▶

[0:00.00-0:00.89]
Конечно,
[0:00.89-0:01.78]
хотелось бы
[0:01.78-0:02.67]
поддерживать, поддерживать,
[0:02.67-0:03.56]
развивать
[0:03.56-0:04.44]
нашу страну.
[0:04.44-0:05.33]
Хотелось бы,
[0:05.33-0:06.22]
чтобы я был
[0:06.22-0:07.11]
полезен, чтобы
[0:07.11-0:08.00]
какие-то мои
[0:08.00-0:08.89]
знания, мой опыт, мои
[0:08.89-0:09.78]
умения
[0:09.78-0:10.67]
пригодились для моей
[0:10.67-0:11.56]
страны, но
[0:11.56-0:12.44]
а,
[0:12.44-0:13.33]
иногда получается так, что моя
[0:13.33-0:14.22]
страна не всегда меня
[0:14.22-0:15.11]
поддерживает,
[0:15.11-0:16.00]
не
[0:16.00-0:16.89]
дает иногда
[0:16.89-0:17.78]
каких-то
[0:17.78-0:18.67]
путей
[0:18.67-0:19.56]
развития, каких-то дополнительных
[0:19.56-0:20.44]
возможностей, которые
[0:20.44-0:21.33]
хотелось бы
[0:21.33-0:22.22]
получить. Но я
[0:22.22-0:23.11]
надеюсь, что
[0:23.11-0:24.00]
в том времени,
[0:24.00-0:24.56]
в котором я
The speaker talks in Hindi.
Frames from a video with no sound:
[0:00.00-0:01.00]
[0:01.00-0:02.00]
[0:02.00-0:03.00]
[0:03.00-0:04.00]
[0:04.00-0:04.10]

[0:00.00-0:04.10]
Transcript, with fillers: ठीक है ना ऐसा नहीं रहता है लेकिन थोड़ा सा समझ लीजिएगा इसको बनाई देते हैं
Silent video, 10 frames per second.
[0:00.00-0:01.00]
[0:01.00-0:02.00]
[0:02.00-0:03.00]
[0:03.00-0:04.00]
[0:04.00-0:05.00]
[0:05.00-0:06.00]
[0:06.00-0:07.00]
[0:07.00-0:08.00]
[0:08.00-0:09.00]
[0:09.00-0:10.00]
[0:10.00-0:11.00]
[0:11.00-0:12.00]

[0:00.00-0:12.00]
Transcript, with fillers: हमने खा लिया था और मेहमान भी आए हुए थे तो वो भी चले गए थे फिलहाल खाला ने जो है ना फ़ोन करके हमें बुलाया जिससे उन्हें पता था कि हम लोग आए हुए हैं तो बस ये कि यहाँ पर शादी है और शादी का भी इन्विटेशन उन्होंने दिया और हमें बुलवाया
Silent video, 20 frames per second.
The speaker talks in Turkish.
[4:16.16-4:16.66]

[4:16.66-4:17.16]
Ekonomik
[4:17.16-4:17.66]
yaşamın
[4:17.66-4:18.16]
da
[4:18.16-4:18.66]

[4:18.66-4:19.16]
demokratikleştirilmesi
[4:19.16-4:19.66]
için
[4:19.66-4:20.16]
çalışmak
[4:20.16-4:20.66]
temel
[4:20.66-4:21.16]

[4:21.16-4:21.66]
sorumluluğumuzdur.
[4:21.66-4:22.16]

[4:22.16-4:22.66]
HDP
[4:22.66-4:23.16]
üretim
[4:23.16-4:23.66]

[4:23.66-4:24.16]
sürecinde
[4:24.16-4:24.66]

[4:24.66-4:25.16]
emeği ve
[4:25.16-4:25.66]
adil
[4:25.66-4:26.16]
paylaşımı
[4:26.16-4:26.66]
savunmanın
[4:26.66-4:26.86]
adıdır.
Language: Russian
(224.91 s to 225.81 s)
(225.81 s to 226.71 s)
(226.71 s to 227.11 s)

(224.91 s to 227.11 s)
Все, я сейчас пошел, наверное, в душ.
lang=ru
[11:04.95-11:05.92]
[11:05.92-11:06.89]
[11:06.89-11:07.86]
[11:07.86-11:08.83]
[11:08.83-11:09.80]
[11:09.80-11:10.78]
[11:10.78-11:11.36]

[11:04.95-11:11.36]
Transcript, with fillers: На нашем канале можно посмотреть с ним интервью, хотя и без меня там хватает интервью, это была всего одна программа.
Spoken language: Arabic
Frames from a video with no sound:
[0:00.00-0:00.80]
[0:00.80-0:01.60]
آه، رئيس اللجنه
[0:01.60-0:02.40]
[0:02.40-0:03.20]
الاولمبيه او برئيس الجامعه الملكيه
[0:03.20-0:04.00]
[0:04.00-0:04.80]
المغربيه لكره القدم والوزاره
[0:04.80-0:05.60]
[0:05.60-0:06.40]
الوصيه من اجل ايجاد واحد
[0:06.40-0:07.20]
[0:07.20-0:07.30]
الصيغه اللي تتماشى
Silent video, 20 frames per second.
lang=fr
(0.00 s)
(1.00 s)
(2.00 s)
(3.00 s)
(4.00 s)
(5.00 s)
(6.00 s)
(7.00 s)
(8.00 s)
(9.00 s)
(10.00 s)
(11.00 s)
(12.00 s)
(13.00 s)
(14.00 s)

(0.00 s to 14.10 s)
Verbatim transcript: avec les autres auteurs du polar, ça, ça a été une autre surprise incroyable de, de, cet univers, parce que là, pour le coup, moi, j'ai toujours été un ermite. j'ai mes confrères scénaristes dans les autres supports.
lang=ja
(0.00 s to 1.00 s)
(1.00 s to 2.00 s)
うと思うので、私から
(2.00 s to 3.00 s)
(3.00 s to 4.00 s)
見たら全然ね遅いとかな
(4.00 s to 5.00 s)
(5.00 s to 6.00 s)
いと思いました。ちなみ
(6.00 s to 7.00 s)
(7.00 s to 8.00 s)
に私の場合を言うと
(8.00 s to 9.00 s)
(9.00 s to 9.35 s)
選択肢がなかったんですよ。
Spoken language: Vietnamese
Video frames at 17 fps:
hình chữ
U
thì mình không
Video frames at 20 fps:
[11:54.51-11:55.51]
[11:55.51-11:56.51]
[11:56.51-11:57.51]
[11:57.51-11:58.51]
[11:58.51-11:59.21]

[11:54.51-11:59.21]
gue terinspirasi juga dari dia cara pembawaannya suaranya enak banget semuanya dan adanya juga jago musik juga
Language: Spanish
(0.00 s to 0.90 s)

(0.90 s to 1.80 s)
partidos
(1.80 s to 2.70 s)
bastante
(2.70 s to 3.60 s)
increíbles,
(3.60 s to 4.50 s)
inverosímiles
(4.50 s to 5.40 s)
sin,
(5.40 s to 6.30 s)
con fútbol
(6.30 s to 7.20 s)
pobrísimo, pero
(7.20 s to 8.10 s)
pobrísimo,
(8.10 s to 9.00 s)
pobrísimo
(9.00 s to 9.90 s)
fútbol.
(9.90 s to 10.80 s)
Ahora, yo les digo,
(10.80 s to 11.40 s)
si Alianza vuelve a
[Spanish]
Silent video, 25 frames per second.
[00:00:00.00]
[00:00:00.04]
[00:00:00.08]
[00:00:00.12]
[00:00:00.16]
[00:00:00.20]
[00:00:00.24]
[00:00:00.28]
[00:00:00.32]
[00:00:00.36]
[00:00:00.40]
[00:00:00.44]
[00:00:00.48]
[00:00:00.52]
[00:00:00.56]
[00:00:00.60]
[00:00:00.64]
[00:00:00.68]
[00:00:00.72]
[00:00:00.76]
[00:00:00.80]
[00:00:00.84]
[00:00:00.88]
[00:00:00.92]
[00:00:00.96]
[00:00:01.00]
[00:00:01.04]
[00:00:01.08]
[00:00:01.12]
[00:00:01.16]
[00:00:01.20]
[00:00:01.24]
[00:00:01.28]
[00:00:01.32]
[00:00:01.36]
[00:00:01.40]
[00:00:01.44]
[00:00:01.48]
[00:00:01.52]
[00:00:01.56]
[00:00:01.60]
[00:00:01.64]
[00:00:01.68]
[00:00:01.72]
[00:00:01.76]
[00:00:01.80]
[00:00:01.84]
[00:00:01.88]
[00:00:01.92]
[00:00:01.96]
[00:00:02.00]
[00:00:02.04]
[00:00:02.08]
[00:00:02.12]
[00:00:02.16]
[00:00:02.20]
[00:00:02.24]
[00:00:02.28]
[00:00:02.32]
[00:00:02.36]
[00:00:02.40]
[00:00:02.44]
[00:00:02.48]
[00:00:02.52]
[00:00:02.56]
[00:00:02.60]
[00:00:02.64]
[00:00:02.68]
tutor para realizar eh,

◀

_About this task_.
Given the records above, return exactly the lines starting at the line containing "[11:54.51-11:55.51]" and ending at the line containing "[00:00:00.36]", including both.

_Output for this task_.
[11:54.51-11:55.51]
[11:55.51-11:56.51]
[11:56.51-11:57.51]
[11:57.51-11:58.51]
[11:58.51-11:59.21]

[11:54.51-11:59.21]
gue terinspirasi juga dari dia cara pembawaannya suaranya enak banget semuanya dan adanya juga jago musik juga
Language: Spanish
(0.00 s to 0.90 s)

(0.90 s to 1.80 s)
partidos
(1.80 s to 2.70 s)
bastante
(2.70 s to 3.60 s)
increíbles,
(3.60 s to 4.50 s)
inverosímiles
(4.50 s to 5.40 s)
sin,
(5.40 s to 6.30 s)
con fútbol
(6.30 s to 7.20 s)
pobrísimo, pero
(7.20 s to 8.10 s)
pobrísimo,
(8.10 s to 9.00 s)
pobrísimo
(9.00 s to 9.90 s)
fútbol.
(9.90 s to 10.80 s)
Ahora, yo les digo,
(10.80 s to 11.40 s)
si Alianza vuelve a
[Spanish]
Silent video, 25 frames per second.
[00:00:00.00]
[00:00:00.04]
[00:00:00.08]
[00:00:00.12]
[00:00:00.16]
[00:00:00.20]
[00:00:00.24]
[00:00:00.28]
[00:00:00.32]
[00:00:00.36]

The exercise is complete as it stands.